Sunday, October 16, 2011

fair day

i got to austin's rope zone around 6:40 a.m.  it was dark still.  a few cowboys were already at the rodeo grounds having spent the night in their horse trailers.  no one stirred.  i started the installations on the outhouses using my car headlights and witnessed one of the most beautiful sunrises i'd seen in a while.

one of the first people to come stumbling out of his trailer was fred.  he said he was from idaho and was contracted to be the announcer for the rodeo.  he ambled on into the outhouse.  when he came out he said "...where else would you find a black guy applying wallpaper to the outside of an outhouse at 7 in the morning at a rodeo on an indian reservation?  only in america."  i liked fred.

austin and his crew arrived about 8 a.m.  though i've talked to him several times about pasting the announcer's stand, i hadn't seen him since this time last year.

step + sam on the outhouses.  i didn't stick around long enough to notice whether people picked up the male + female outhouse options.  i guess in the end, it didn't really matter.

everybody loves a parade

one of the highlights for me at the tuba city fair parade is the navajo nation marching band.  i love them.  i'm not sure what year they were formed.  (i'll google it later.  actually, i just googled it and couldn't find the answer.  more on this later.)   the thing that strikes me about them is that it feels like a real community - there's young people and older people making music representing the navajo nation together.  i love their "uniforms" and their passion for what they do.  

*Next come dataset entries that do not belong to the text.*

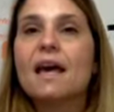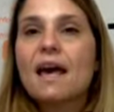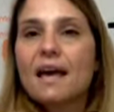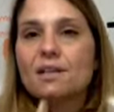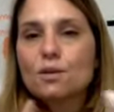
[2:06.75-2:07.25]

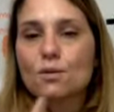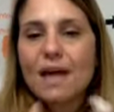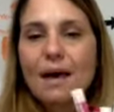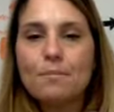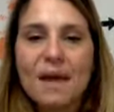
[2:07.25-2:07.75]
And so
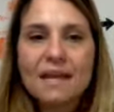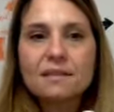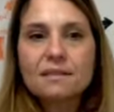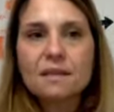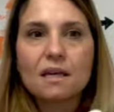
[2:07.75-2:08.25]
that makes
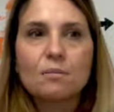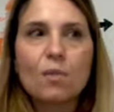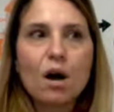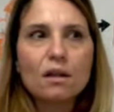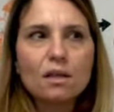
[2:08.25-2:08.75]
the
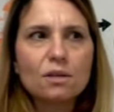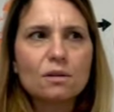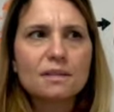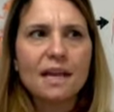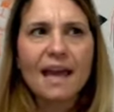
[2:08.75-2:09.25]

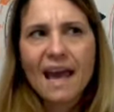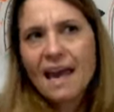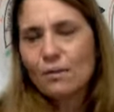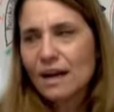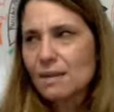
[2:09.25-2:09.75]
molecules like, hey,
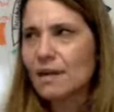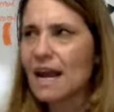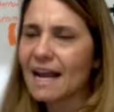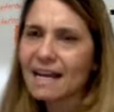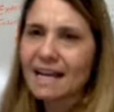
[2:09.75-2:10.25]
wait a minute, I
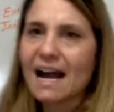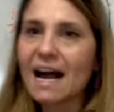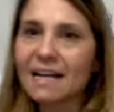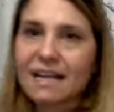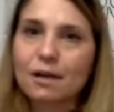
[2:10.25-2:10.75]
got to get out
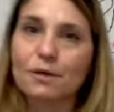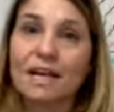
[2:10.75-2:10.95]
of here, right?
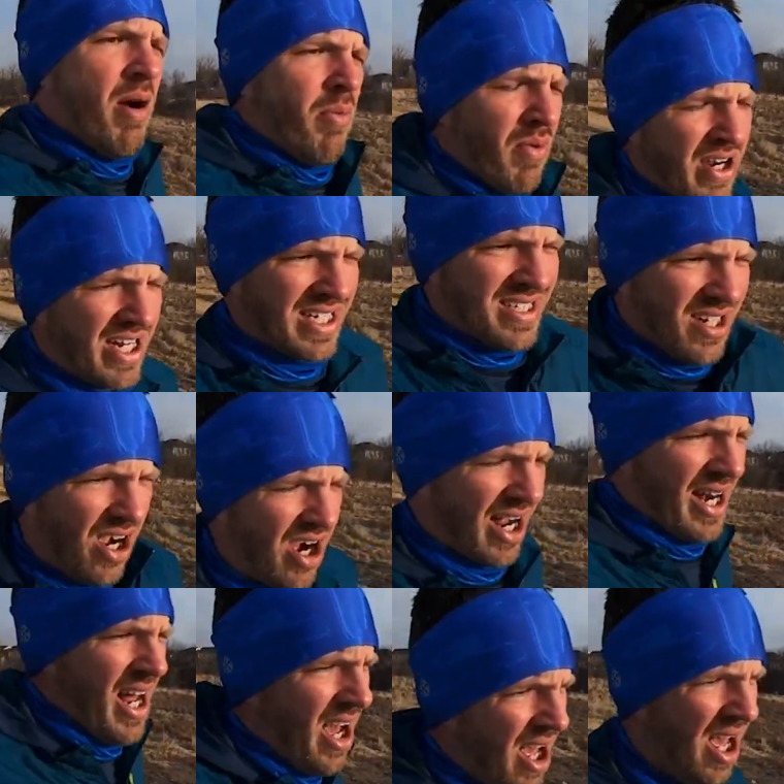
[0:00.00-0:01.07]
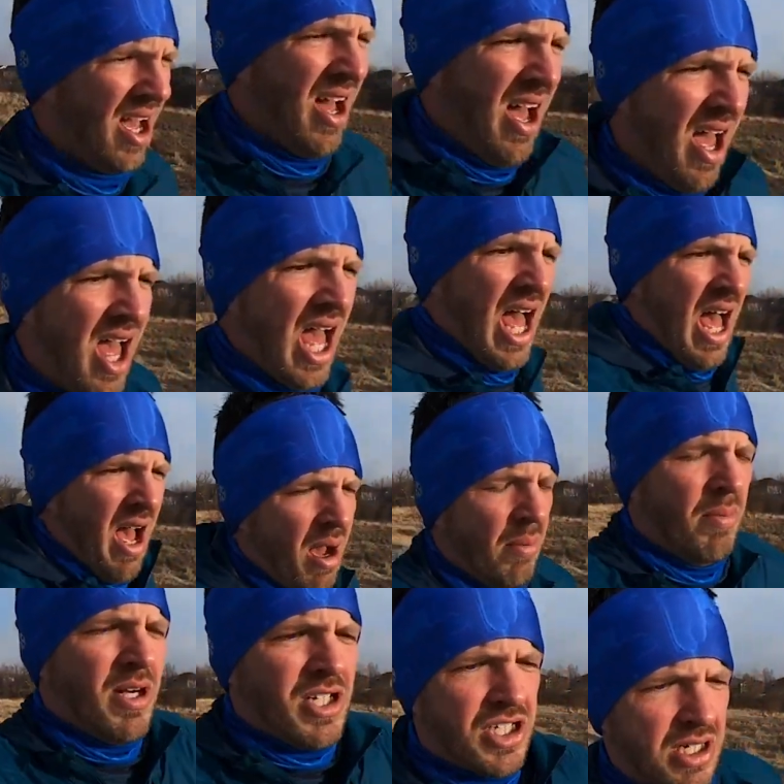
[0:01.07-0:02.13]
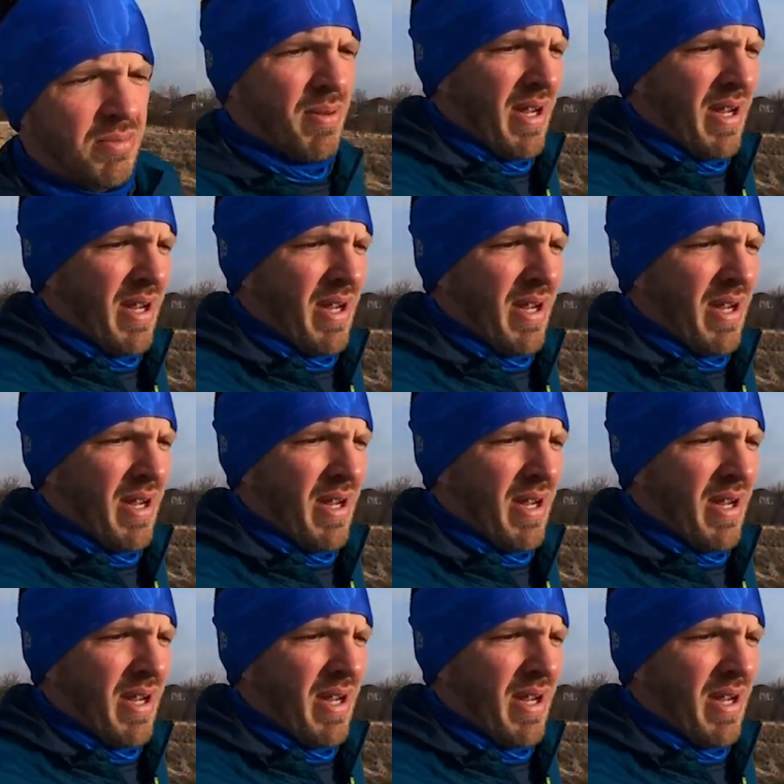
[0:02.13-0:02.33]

when it's on, but it should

this year i finally talked a bit with one of the majorettes as she was warming up.  i mentioned that i first started coming to the parade about 20 years ago and that i'd seen her performing with the band in years past.  i told her i was happy she was still out representing.  i think she said her name is laura begay and that this is her 30th year as a majorette.  like fred would ask - where else are you going to find a majorette who's still at it 30 years down the road?  here's to laura begay.  you go girl!

as happens in all dynamic communities, older people pass on what they know to the next generation.  laura said she's been passing her skills on...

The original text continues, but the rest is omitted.